Сутроп: страх перед беженцами — это травма не только посткоммунистическая, но имеющая почти тысячелетнюю историю
Семья же хочет, чтобы Маргус женился на Мари. Тийна спрашивает: "Чем же Мари лучше меня?" А Маргус ей отвечает: "Ты совсем другая, радостная, игривая, страстная. Это им чуждо, они будто боятся тебя. Мари же такая же, как они сами, нашего рода и породы".
Мы боимся того, что от нас отличается, является для нас чуждым, мы уверены, что среди тех, кто похож на нас, люди нашего рода и породы. Как и в "Оборотне", перед нами сейчас всплывает конфликт между своим и чужим. В коллективном сознании эстонцев, в нашем национальном мифе — семьсот лет рабства. Мы виним в нем чужаков, как рыцарей, так и священников. Мы ненадолго получили свободу и свое государство, но снова пришли немцы и красные соколы. Вместе с ними исчезла наша свобода и прибыли орды чужаков. Потом мы снова стали свободными и независимыми, почувствовали, что нас в нашем государстве снова большинство, что мы снова стали хозяевами. И теперь снова приедут другие, смуглые люди. А вдруг они и не люди вовсе, а оборотни?
Страх и враждебность по отношению к чуждому нам — ничто иное как травма, не только посткоммунистическая, но скоро уже почти с тысячелетней историей. Свои тоже становятся чужими, особенно те, кто женится и съезжается с чужестранцами, рожает на чужбине чужих детей. Мы, оставшиеся тут, перепуганы, боимся. Мы подавляем воспоминания из недавней истории, когда сюда приехало так много чужаков, что нам пришлось стать меньшинством на своей земле. И теперь мы боимся каждого чужака, который является беженцем, испытываем страх перед каждым отдельным чужаком, который не является белокожим, как мы.
Мы даже не догадываемся спросить у самих себя, насколько меньше тысяча беженцев была бы по сравнению с 49 процентами чужаков, которые были здесь у нас в 1988 году. Сейчас у нас только 31 процент тех, кто не нашего рода и породы. Если бы мы приняли тысячу беженцев, то "другие" составили бы 31,075 процента. Мы даже не заметили бы чужаков, которых было бы лишь 0,075 процента.
А чем же они отличаются от нашего рода и породы? У них может быть другой цвет кожи, другой язык и вера в Бога. Хотя мы не верим в Бога, ведь именно Бог должен объединять нации.
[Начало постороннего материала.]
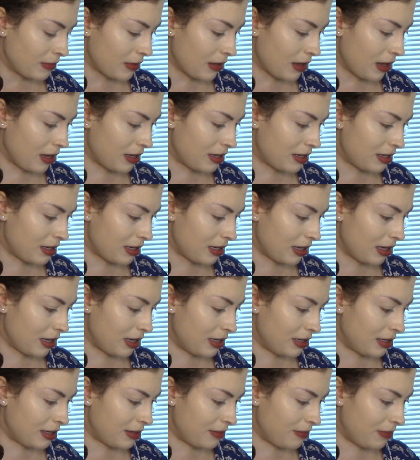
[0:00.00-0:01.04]
This
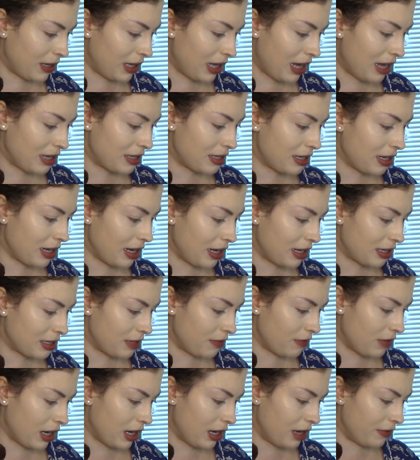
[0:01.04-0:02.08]
is my last text. I
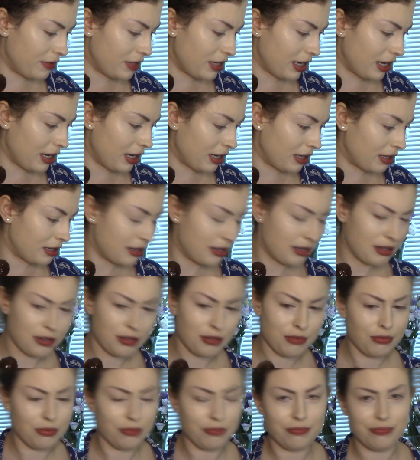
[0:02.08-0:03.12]
ran out of texts.
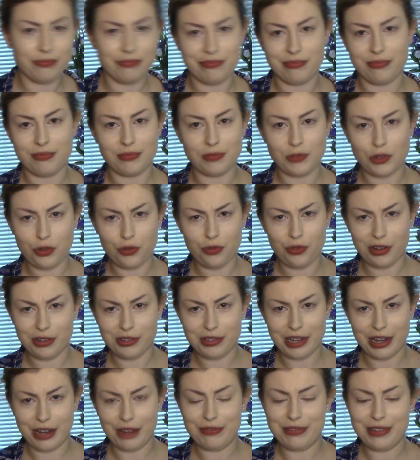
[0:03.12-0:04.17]
Who
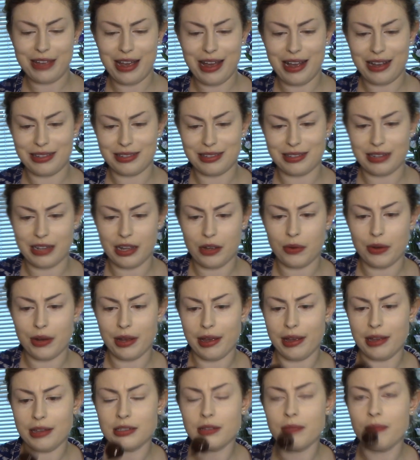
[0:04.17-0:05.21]
runs out of text
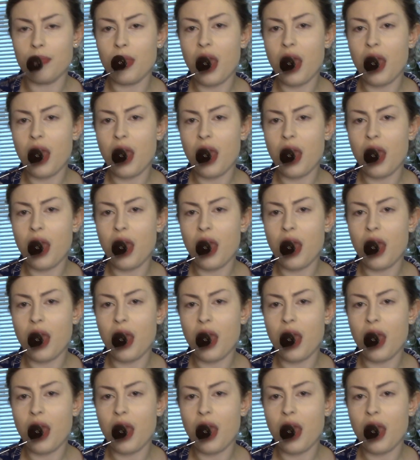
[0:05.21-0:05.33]
nowadays?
Иисус разделяет, не Бог. Но ведь мы все люди. Ни хуже ни лучше. Мы все мечтаем о счастливой жизни, любви и мире.
Антрополог Франц Боас еще сто лет назад продемонстрировал, что различия между группами (в том числе расами) меньше, чем различия внутри групп. Это на сегодняшний день является одной из основополагающих истин социальных наук и означает, что эстонцы между собой разнятся больше, чем эстонцы и готтентоты, сирийцы, эритрейцы, французы или латыши как нации. Во всех нациях есть как воришки, так и поэты, как те, кто ненавидит, так и те, кто любит, блондинки и брюнетки, да и рыжие. Везде строят как тюрьмы, так и храмы.
Мы должны избавиться от своих страхов и помочь тем, кто нуждается в помощи, принять их добродушно в свои ряды, так, как приняли наших эмигрантов и беженцев с конца XIX века. Будь то в России, Крыму, Швеции, Финляндии, Канаде, Австралии, Новой Зеландии. Сейчас мы есть уже практически во всех странах мира. Нами должна руководить любовь; наша жизнь не должна становиться трагедией, как в пьесе Кицберга, в которой Маргус убил свою возлюбленную, чужую смуглянку Тийну, приняв ее за оборотня.